Skill, don’t detain: on scrapping no-detention policy

The Centre should reconsider its decision to scrap no-detention policy in primary schools

August 07, 2017 12:02 am | Updated December 03, 2021 12:34 pm IST

India’s elementary education system may be getting better at providing access to greater numbers of children, but has never really been able to answer the question, what is the measure of its success? If producing curious minds that have had exposure to life skills is the test, the system generally scores poorly, since it primarily emphasises competition, tests and scores. In spite of policy improvements, it has to contend with a significant dropout rate. In 2015, that figure stood at about 5% at the primary level and over 17% at the secondary level, with government schools affected more. So when the Right of Children to Free and Compulsory Education Act became law in 2010, it appeared to be a bulwark against the various ills that prevent continued schooling of all children up to the secondary level. The guarantee of uninterrupted schooling that the Act provides under sections 16 and 30(1) is founded on the no-detention policy until Class 8. This is a protection that should not be trifled with to compensate for the overall failure to improve the school education system, beginning with the neglect of teacher education, bad recruitment policies, and confusion over what the goals of schooling are. The decision of the Union Cabinet to scrap the no-detention policy at the elementary level , and introduce detention of students who fail a designated test in Class 5 or 6, is fraught with the danger of going back to a regime of early dropouts.
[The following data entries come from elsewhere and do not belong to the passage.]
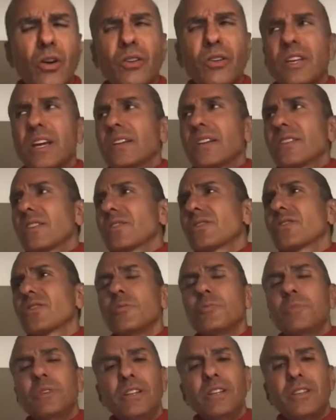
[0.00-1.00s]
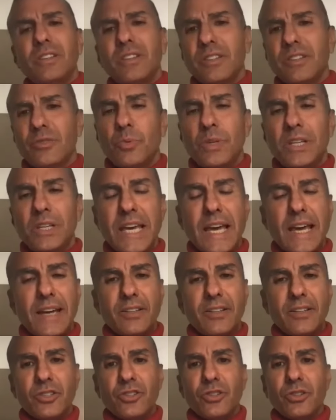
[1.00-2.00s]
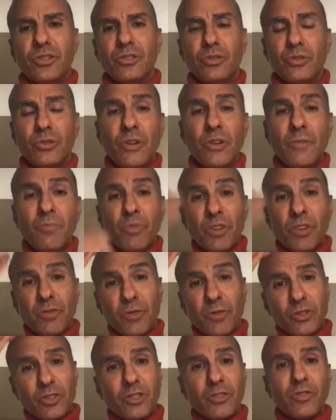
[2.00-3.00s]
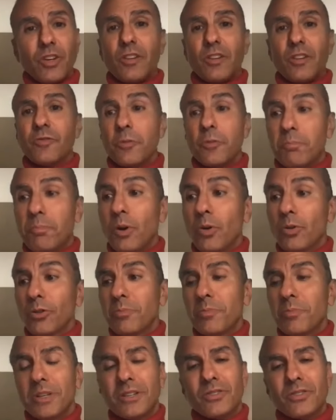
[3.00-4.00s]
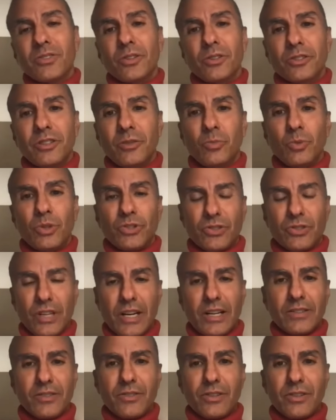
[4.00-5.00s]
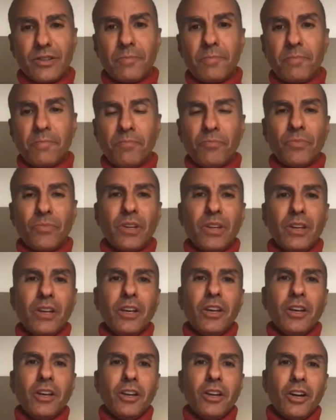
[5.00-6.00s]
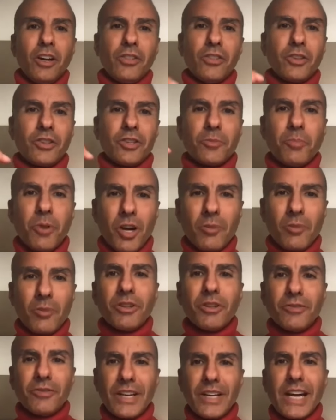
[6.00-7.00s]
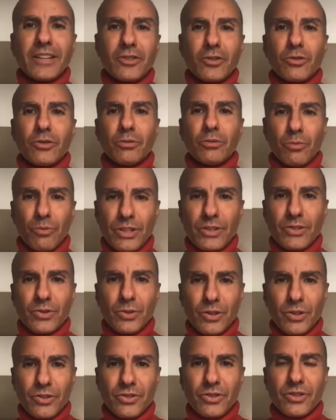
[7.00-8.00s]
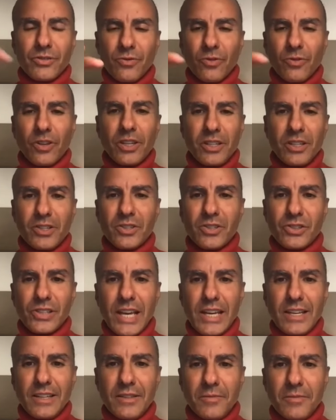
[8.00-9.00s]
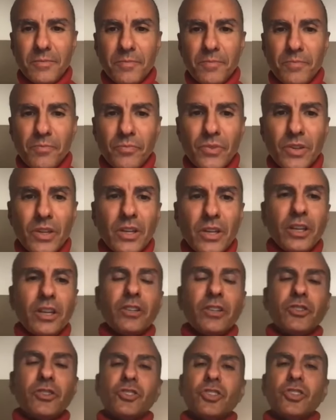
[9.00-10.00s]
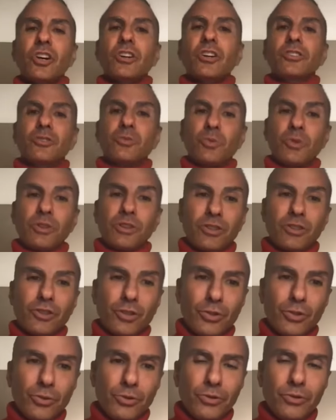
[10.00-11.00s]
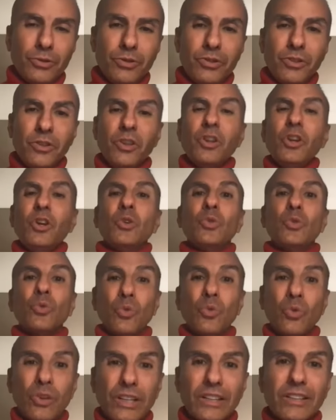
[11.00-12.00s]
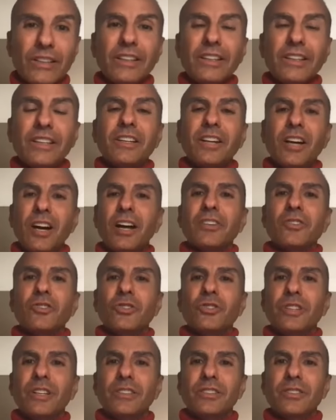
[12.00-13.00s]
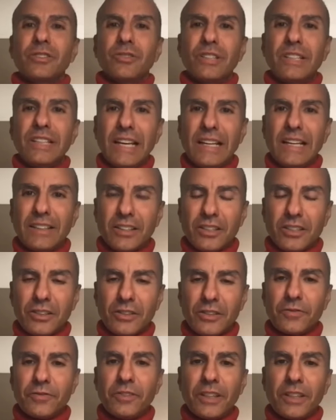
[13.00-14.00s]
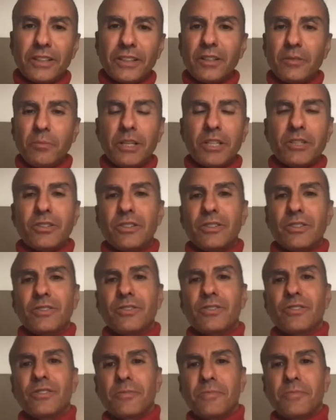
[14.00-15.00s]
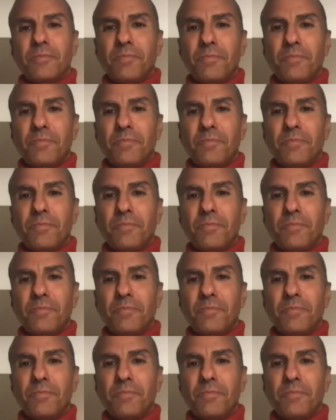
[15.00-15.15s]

Oh yeah, there's so many things we can and should do. First of all, for both Minnesota and Wisconsin, the Department of Natural Resources for each state is charged with two really contradictory and conflicting missions.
Such a move can only feed the pool of cheap child labour that has been the notorious record of the school education system, and facilitate the newly liberalised norms of allowing child labour under the guise of family enterprises.

 

Building a schooling system that caters to every child without turning it into a testing factory is a challenge, but it should actually be easier in an era of robust economic growth, when there is a mismatch between the demand for a skilled adult labour force and what the system prepares the country’s youth for. Rather than detain a child early through a stigmatising test, a progressive system would open avenues for skills training after the elementary level for those who would prefer that over academic studies. Such a model has served industrial nations such as Germany for decades, raising the standard of living for all, while ensuring economic productivity. The objective is not to relegate academic attainments to a second order priority. On the contrary, the RTE Act has a provision for continuous and comprehensive evaluation, which governments have not found the time to develop scientifically. Raising the quality of classroom teaching, continuous monitoring of teacher attendance and introduction of free vocational and industrial skills training for all those with such an aptitude after elementary schooling should be the priority. Transferring the onus of performance in a narrow testing framework to children, many of whom come from underprivileged backgrounds, can only produce a less literate citizenry. A more open and liberal approach to schooling will have good long-term outcomes.